For startups, the biggest advantage has traditionally been agility. Small teams, faster decision-making and the ability to experiment without the layers of a large organisation have allowed startups to challenge established businesses. Artificial Intelligence is now adding another dimension to that advantage, giving early-stage companies access to capabilities that once required significantly larger teams, budgets and infrastructure.
According to Sana Afreen, Founder & CEO, BeyondTheLoop, AI is increasingly becoming a business-building capability rather than simply a technology layer. For startups in particular, this could fundamentally change how products are built, teams are structured and companies scale.
“Startups have always had the advantage of moving fast. AI is now allowing them to multiply that advantage. A small, highly focused team can accomplish what previously required much larger functions, provided AI is integrated into the right processes and backed by strong domain expertise,” says Sana Afreen, Founder & CEO, BeyondTheLoop.
AI Is Changing the Economics of Startups
Building a startup has historically involved significant expenditure across product development, customer support, research, marketing, operations and other functions. AI is beginning to alter these economics by allowing founders and lean teams to automate or accelerate several activities.
Product teams can use AI to support coding, testing and documentation. Marketing teams can accelerate research and content workflows, while customer-facing functions can deploy intelligent systems for routine queries and support.
This does not necessarily mean that startups need fewer people. Instead, it can allow small teams to take on larger markets and more complex operations without scaling headcount at the same rate.
For founders, the opportunity lies in understanding which parts of the business can genuinely benefit from AI and redesigning those workflows accordingly.
From Building Products to Building AI-Native Companies
The distinction between using AI and building an AI-native business is becoming increasingly important.
A traditional startup may introduce AI into an existing product or process. An AI-native startup, by contrast, can design its product, operating model and customer experience around intelligent systems from the beginning.
This creates opportunities across sectors such as fintech, healthcare, education, commerce, enterprise software, logistics and professional services. Startups can use AI to personalise products, analyse large datasets, automate operational workflows and create new categories of services.
However, technology alone does not guarantee a viable business.
“AI can lower the cost and time of execution, but it does not eliminate the need for a strong business model. Startups still need to understand their customers, their unit economics and the problem they are solving. AI becomes powerful when it strengthens those fundamentals,” Sana adds.
The New Startup Advantage: Leaner Execution
One of the most significant changes could be in how startups scale.
Traditionally, growth often meant adding people across functions. AI-enabled workflows could allow startups to postpone some of that operational complexity by giving existing teams greater leverage.
A founder can use AI for market research and analysis. A product team can accelerate development cycles. Sales teams can streamline research and customer communication. Operations teams can automate repetitive processes.
The result is not simply faster work. It can create a fundamentally different operating model where human employees spend more time on strategic, creative and relationship-driven activities.
But AI Adoption Needs Business Discipline
The accessibility of AI also creates a new challenge. Startups can now adopt dozens of tools with relatively little friction, but indiscriminate adoption can result in fragmented systems, unnecessary costs and processes that are difficult to manage.
For founders, the question should therefore move beyond “Which AI tool should we use?” to “Which business outcome are we trying to improve?”

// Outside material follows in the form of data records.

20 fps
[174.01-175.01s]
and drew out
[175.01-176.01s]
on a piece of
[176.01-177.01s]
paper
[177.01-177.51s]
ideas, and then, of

This becomes particularly important as startups move from experimentation to scale. AI investments need to be evaluated through measurable outcomes such as productivity, customer retention, revenue generation, operational efficiency and cost optimisation.
Domain Expertise Will Remain Critical
As AI becomes increasingly accessible, the technology itself may become less of a differentiator. What could distinguish successful startups is how effectively they combine AI with proprietary knowledge, customer understanding and domain expertise.

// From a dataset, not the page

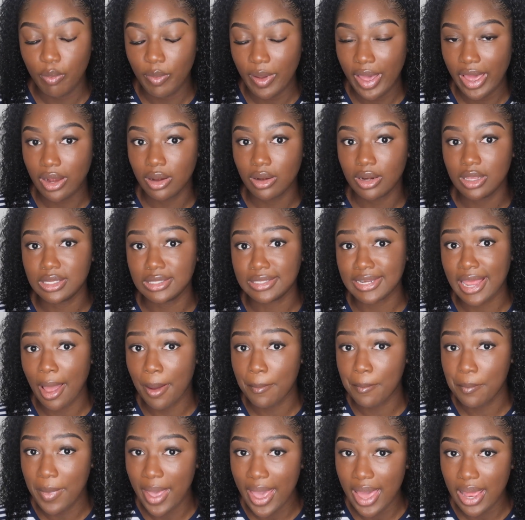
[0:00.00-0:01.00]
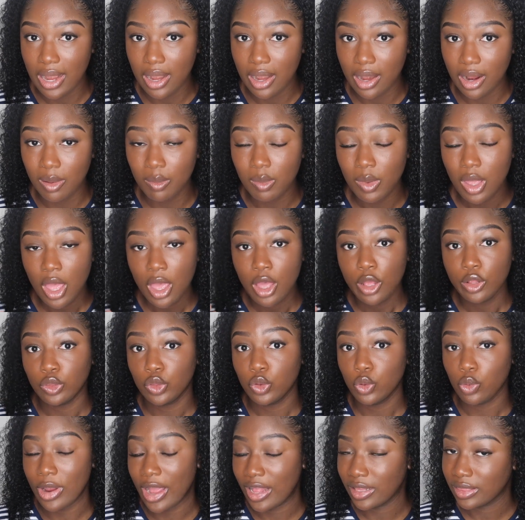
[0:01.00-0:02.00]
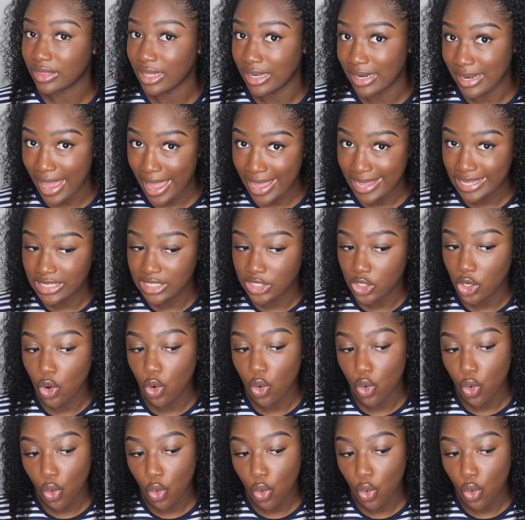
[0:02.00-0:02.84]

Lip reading: pattern is not matted up throughout the night.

A startup that understands a specific industry problem deeply can use AI to create solutions that are difficult to replicate simply by accessing the same underlying models.

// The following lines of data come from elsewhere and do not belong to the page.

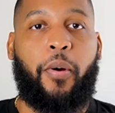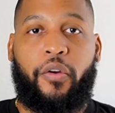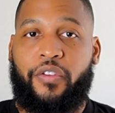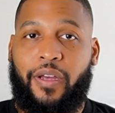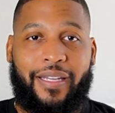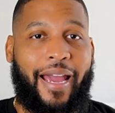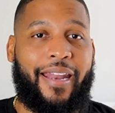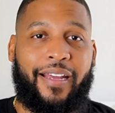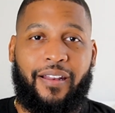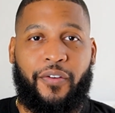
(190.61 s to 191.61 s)
Personally, I
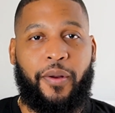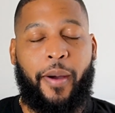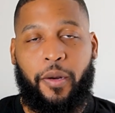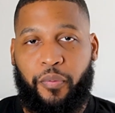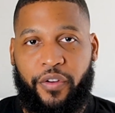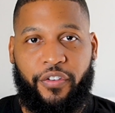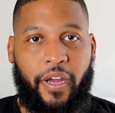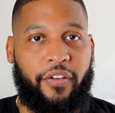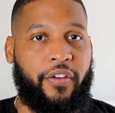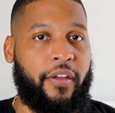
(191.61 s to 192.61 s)
didn't learn about
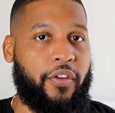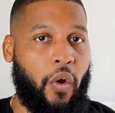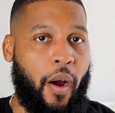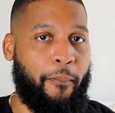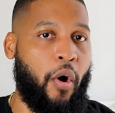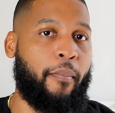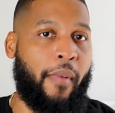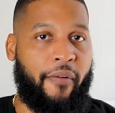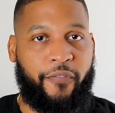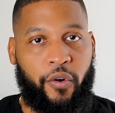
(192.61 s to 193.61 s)
appreciation until I bought
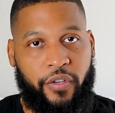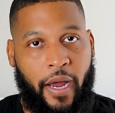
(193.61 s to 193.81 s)
my first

This makes process expertise particularly important. AI can execute and analyse at scale, but people still need to determine what matters, establish priorities and understand the context behind a problem.
The Startup Playbook Is Being Rewritten
The implications extend beyond individual companies. If AI allows smaller teams to build and operate businesses with greater leverage, the startup ecosystem could see new forms of competition, faster experimentation and entirely new business models.
For founders, however, the fundamental principles remain unchanged: identify a meaningful problem, build something customers value and create sustainable economics.
AI can change the speed and scale at which those principles are executed.
As Sana Afreen puts it, “The real opportunity for startups is not to use AI everywhere. It is to identify where intelligence can create disproportionate leverage and build the business around that advantage.”
As AI continues to evolve, the defining characteristic of the next generation of startups may not be the size of their teams or the amount of capital they raise, but how effectively they combine human expertise, intelligent technology and disciplined business thinking.
The startup playbook is changing. The companies that understand not just how to use AI, but where it genuinely changes their economics and execution, will be better positioned to define what comes next.